Another Useless Agency for the EU

This week, the European Commission unanimously approved the establishment by January 1, 2007 of a European Union Agency for Fundamental Human Rights. The agency, which is to employ 100 Eurocrats from the various EU member states, will be housed in Vienna. The Vienna based European Union Monitoring Centre on Racism and Xenophobia (EUMC), which was set up in 1997, will be integrated into the new agency.

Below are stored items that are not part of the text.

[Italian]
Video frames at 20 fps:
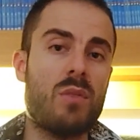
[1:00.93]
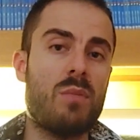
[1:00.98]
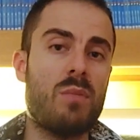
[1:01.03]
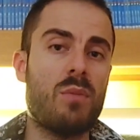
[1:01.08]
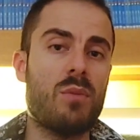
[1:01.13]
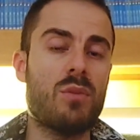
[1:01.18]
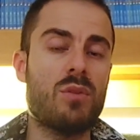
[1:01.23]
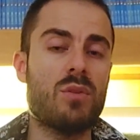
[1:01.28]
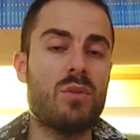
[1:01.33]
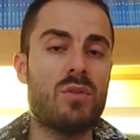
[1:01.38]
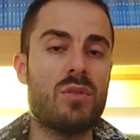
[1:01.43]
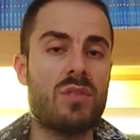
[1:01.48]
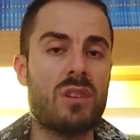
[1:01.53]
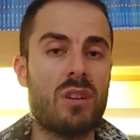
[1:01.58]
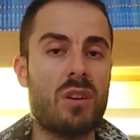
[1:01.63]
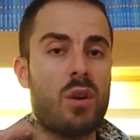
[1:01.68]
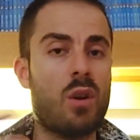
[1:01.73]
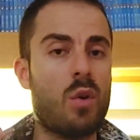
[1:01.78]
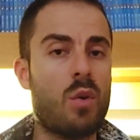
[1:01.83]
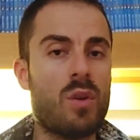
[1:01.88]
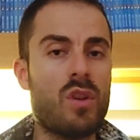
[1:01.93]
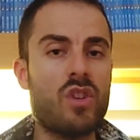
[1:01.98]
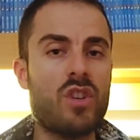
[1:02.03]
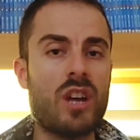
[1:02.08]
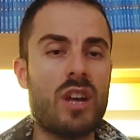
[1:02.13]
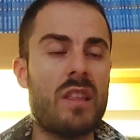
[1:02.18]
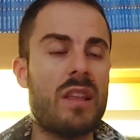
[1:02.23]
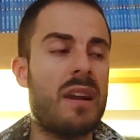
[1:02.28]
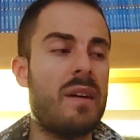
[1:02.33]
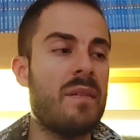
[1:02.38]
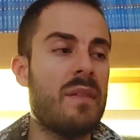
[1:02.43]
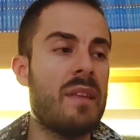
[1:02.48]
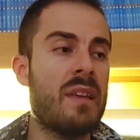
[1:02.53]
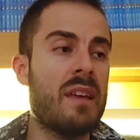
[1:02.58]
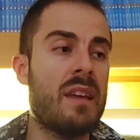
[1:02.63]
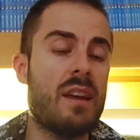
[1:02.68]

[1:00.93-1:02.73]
il posto di Sengoku, eccetera,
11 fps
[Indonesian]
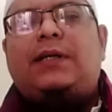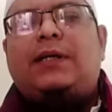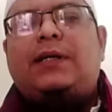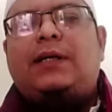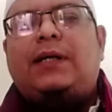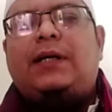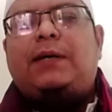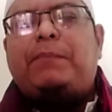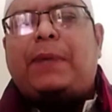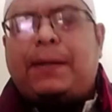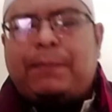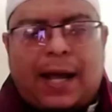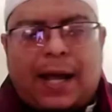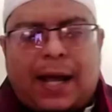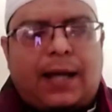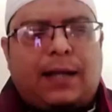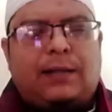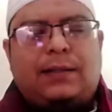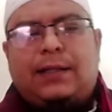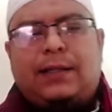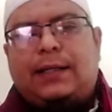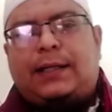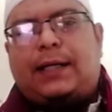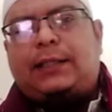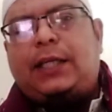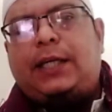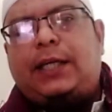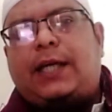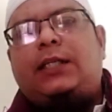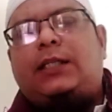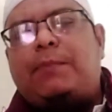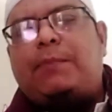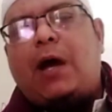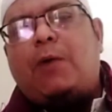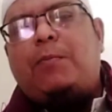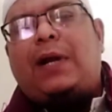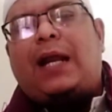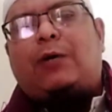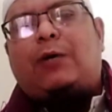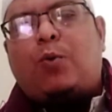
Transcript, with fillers: ketika kita mau melakukan ibadah, apalagi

The ample resources that the Commission intends to bestow on the new agency has led to criticism from the Council of Europe. The Council of Europe (not to be confused with the European Council, which is the EU “government”) is an organisation of 46 European countries, including all 25 EU member states, which, together with its subsidiary, the European Court of Human Rights, monitors compliance with the 1950 European Convention on Human Rights. For years it has been pleading for extra funding from the member states, as the European Court is struggling with a huge backlog of cases. The Council of Europe simply does not see the point of establishing the new European human rights organisation in Vienna.

However, according to Alain Brun, Head of Unit in the European Commission’s Directorate-General for Justice and Home Affairs, the new agency is designed to help the Commission develop policies. Brun conceded that the agency has been set up to watch over de EU Charter of Fundamental Rights, proclaimed in 2000 at the Nice Summit. This Charter has been included in the European Constitution. Consequently, it has no legally binding effect so long as the Constitution has not been approved. Brun explained that this does not really matter: “Many values defended by the EU are not legally binding either. For example our opposition to the death penalty. This does not entail, however, that there are no consequences. For example, we do not extradite prisoners to the U.S. who risk the death penalty there.”